#### Data to examine
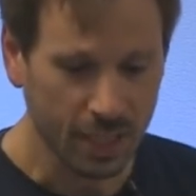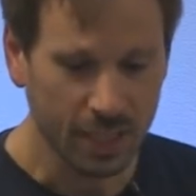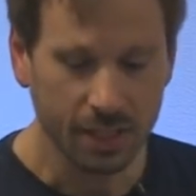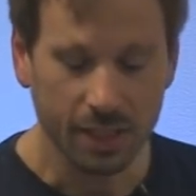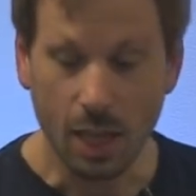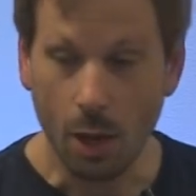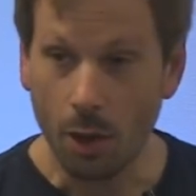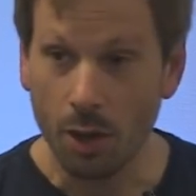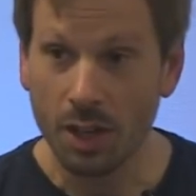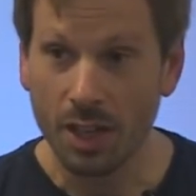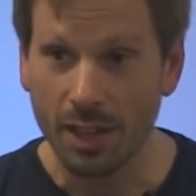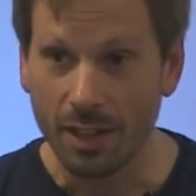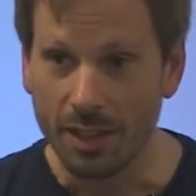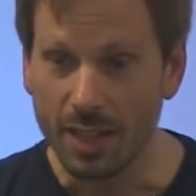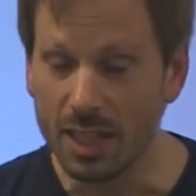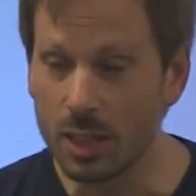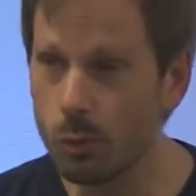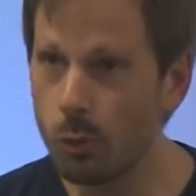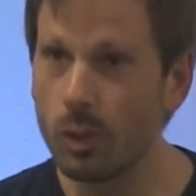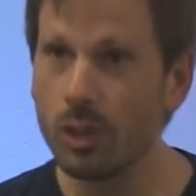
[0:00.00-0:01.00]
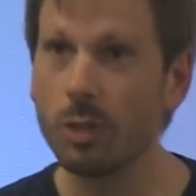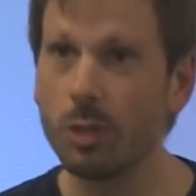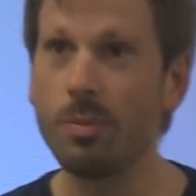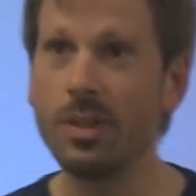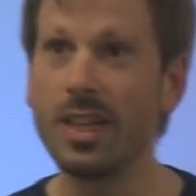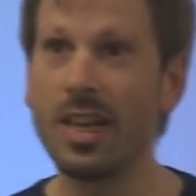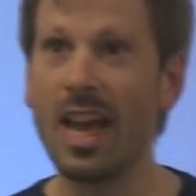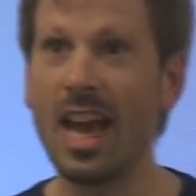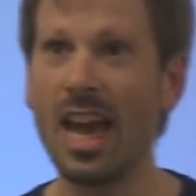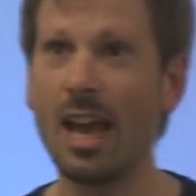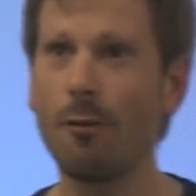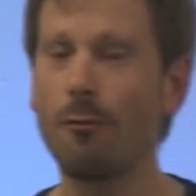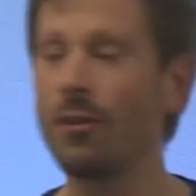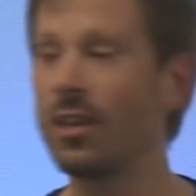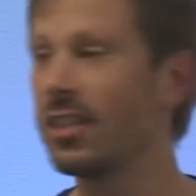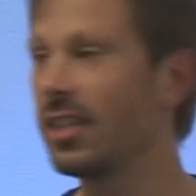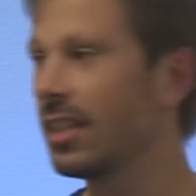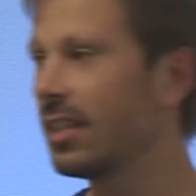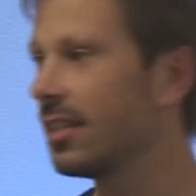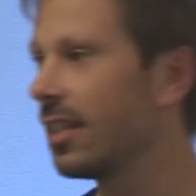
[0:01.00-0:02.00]
Now, this wouldn't be half
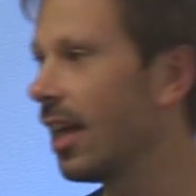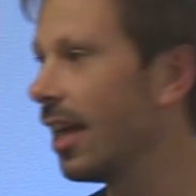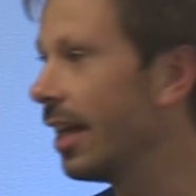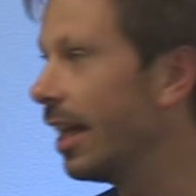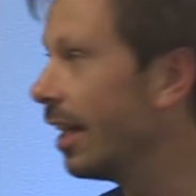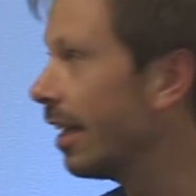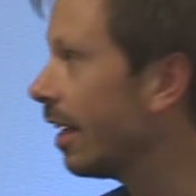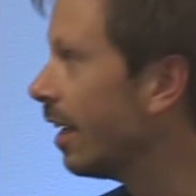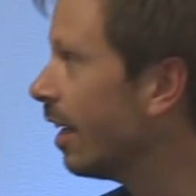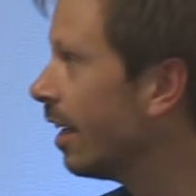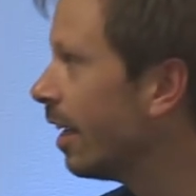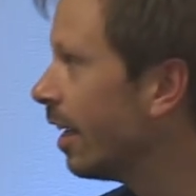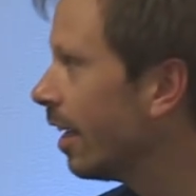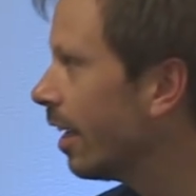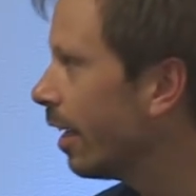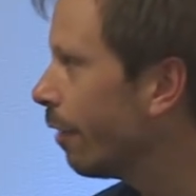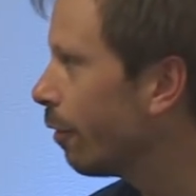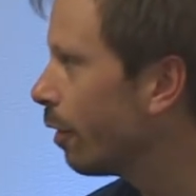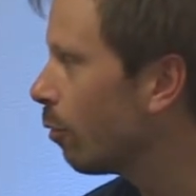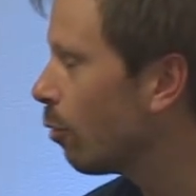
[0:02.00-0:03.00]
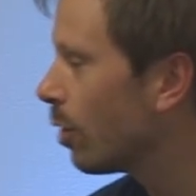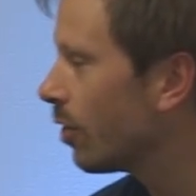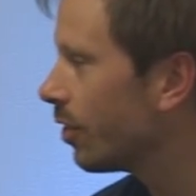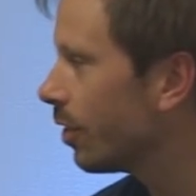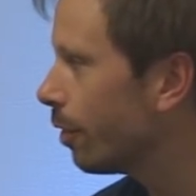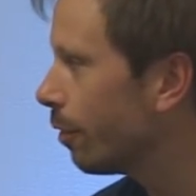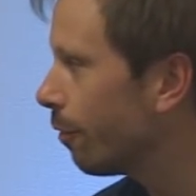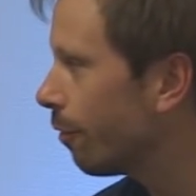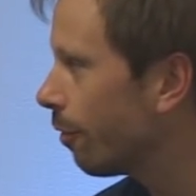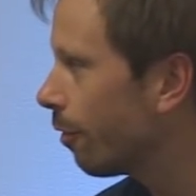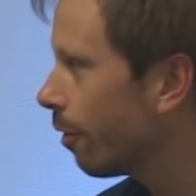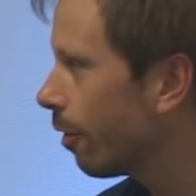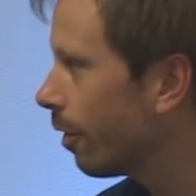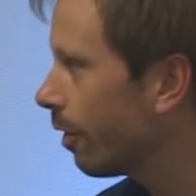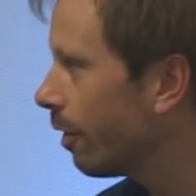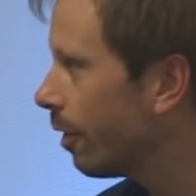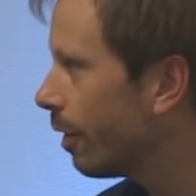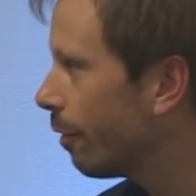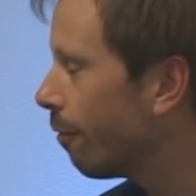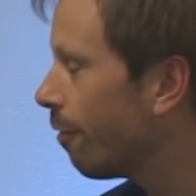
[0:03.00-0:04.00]
as exciting if it wasn't for
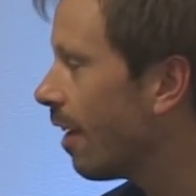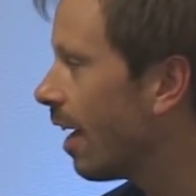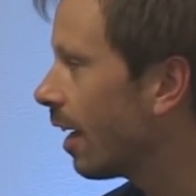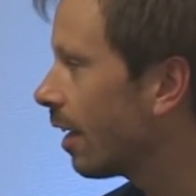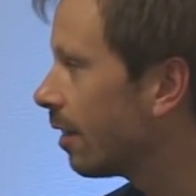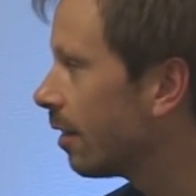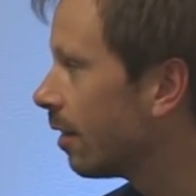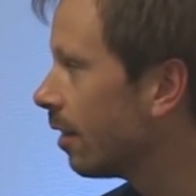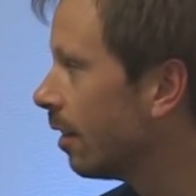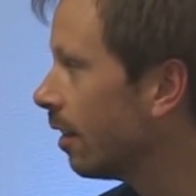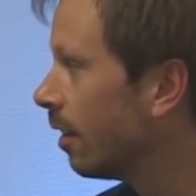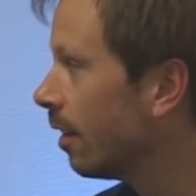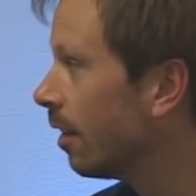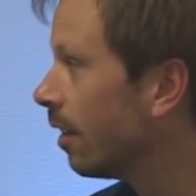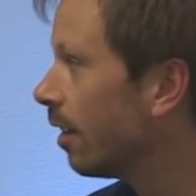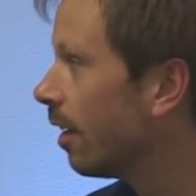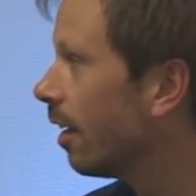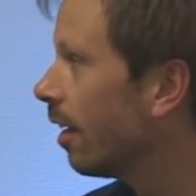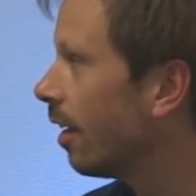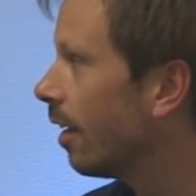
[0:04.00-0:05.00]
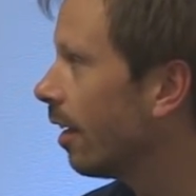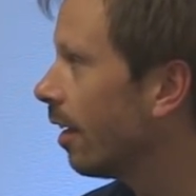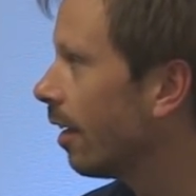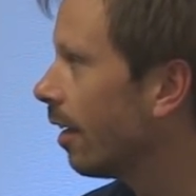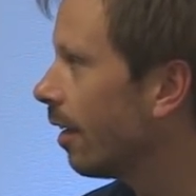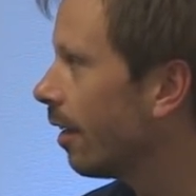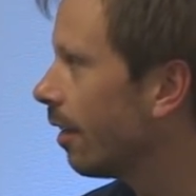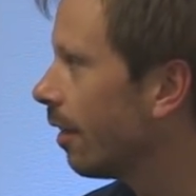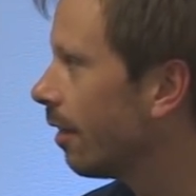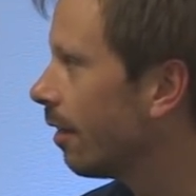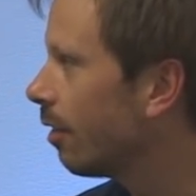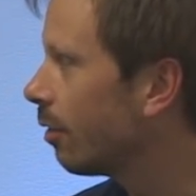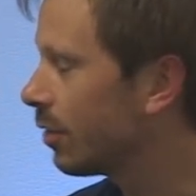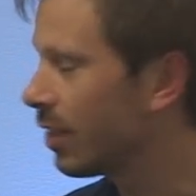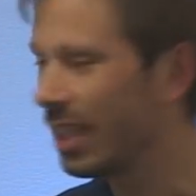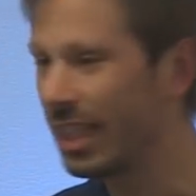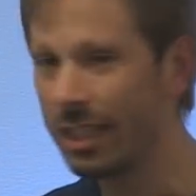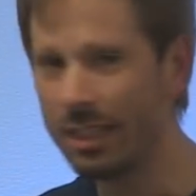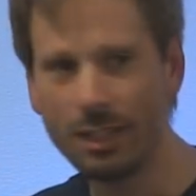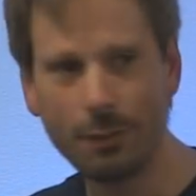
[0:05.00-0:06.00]
the fact, uh,
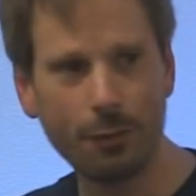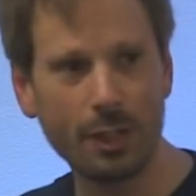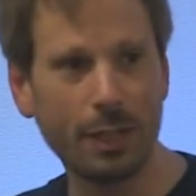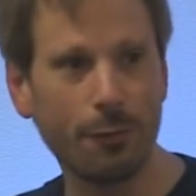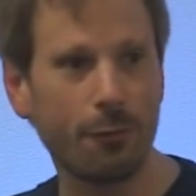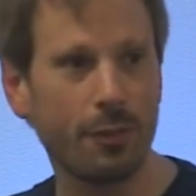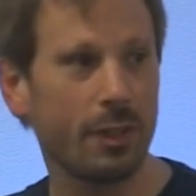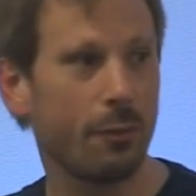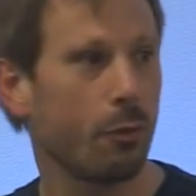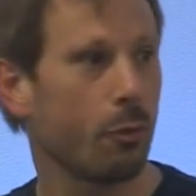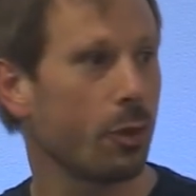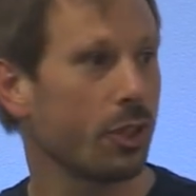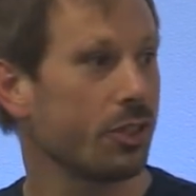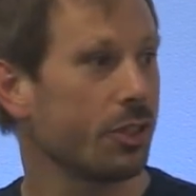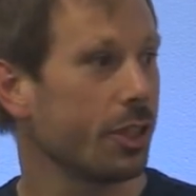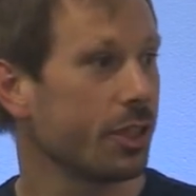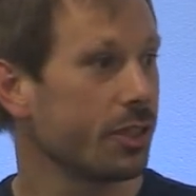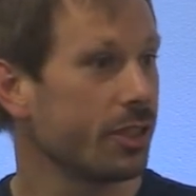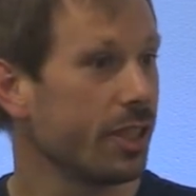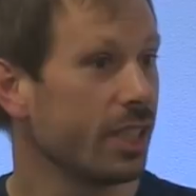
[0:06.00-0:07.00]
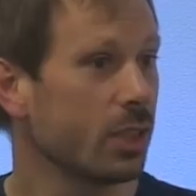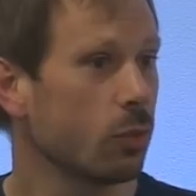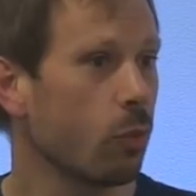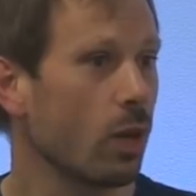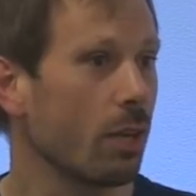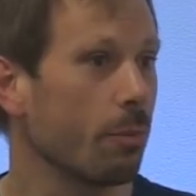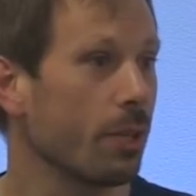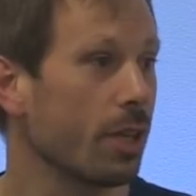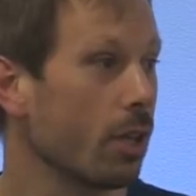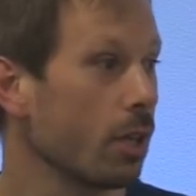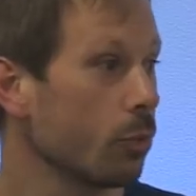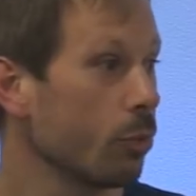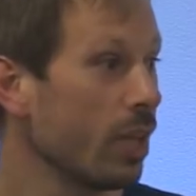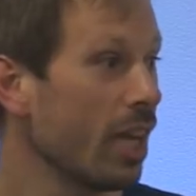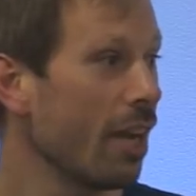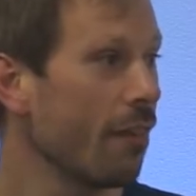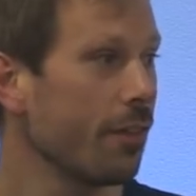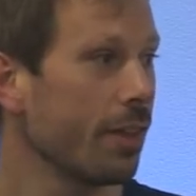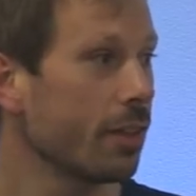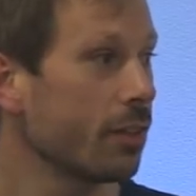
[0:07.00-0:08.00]
if, if, if, it was just this one, because we
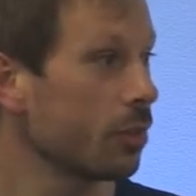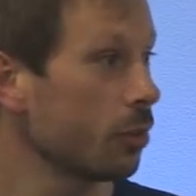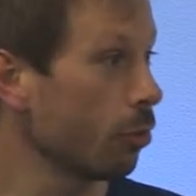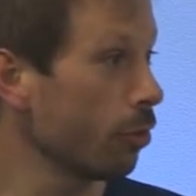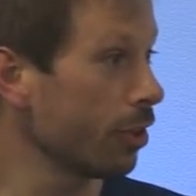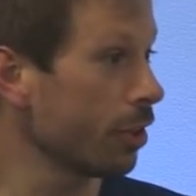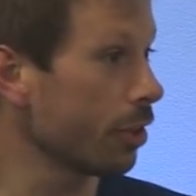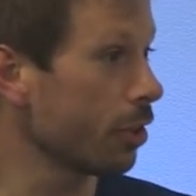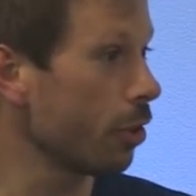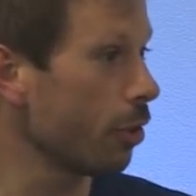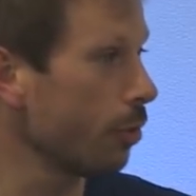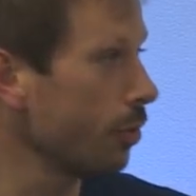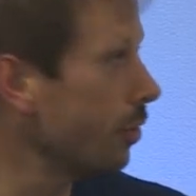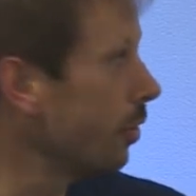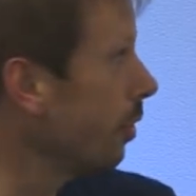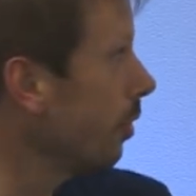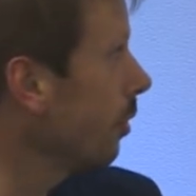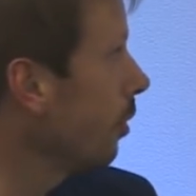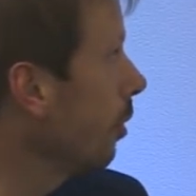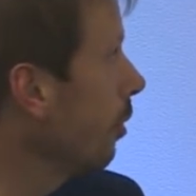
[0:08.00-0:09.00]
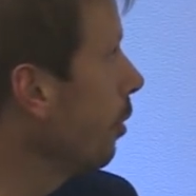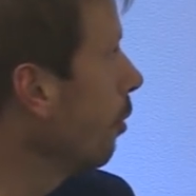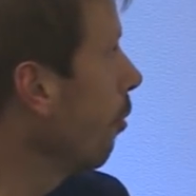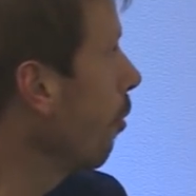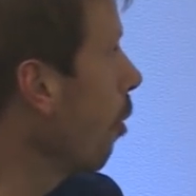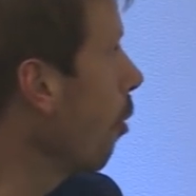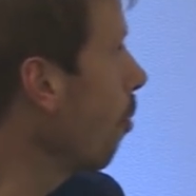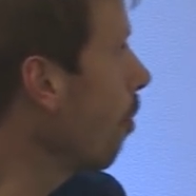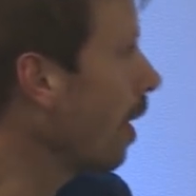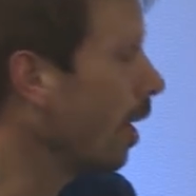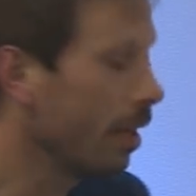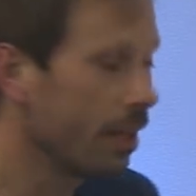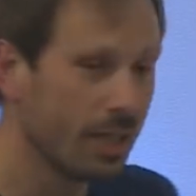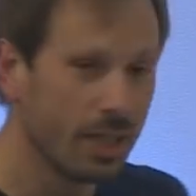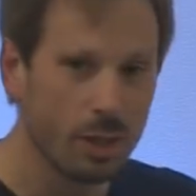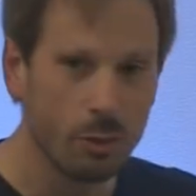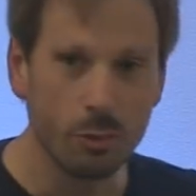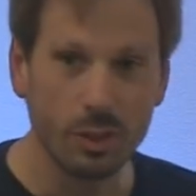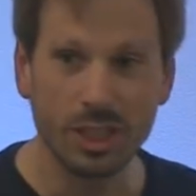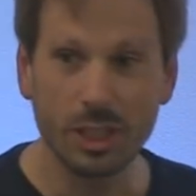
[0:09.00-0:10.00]
have the source code to, to Europa.
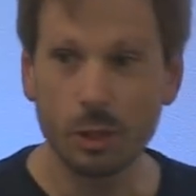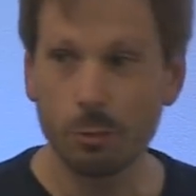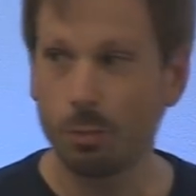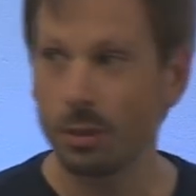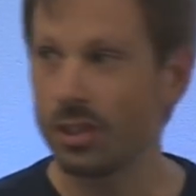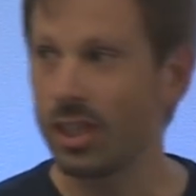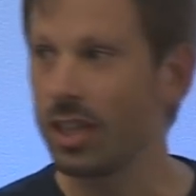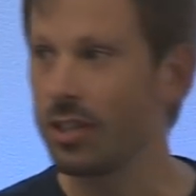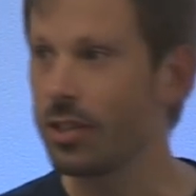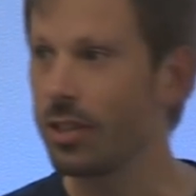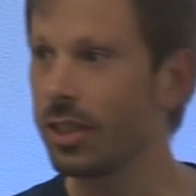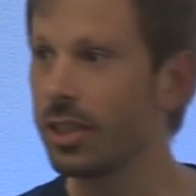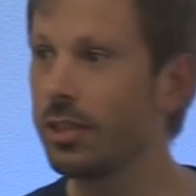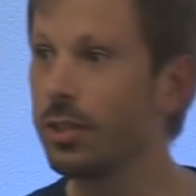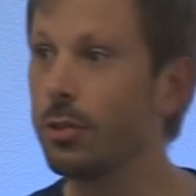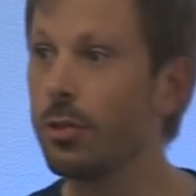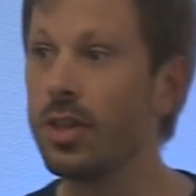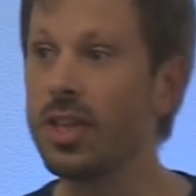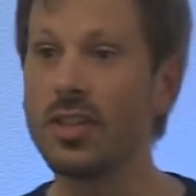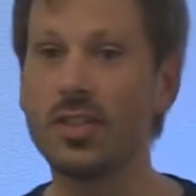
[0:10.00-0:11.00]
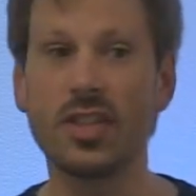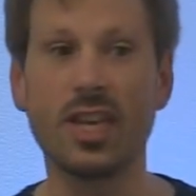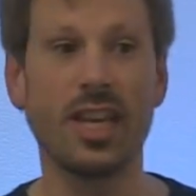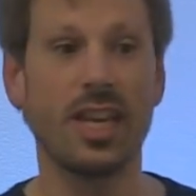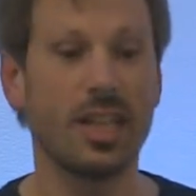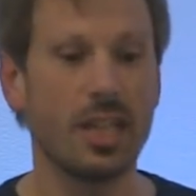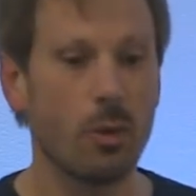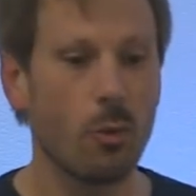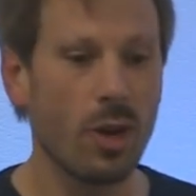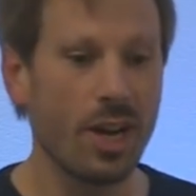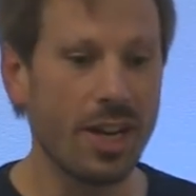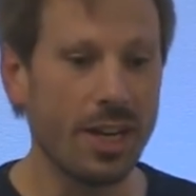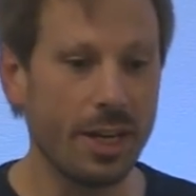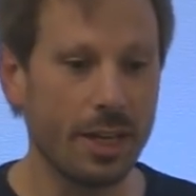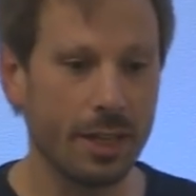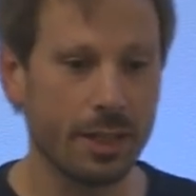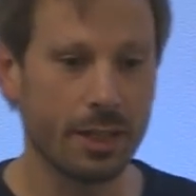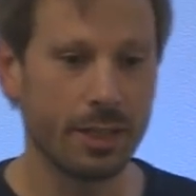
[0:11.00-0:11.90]
We could potentially do this anyway.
########
- _Directions_
Reproduce exactly, with every picture left out, the lines from the one that contains "[0:07.00-0:08.00]" to the final line of the records above.

- _Answer space_
[0:07.00-0:08.00]
if, if, if, it was just this one, because we
[0:08.00-0:09.00]
[0:09.00-0:10.00]
have the source code to, to Europa.
[0:10.00-0:11.00]
[0:11.00-0:11.90]
We could potentially do this anyway.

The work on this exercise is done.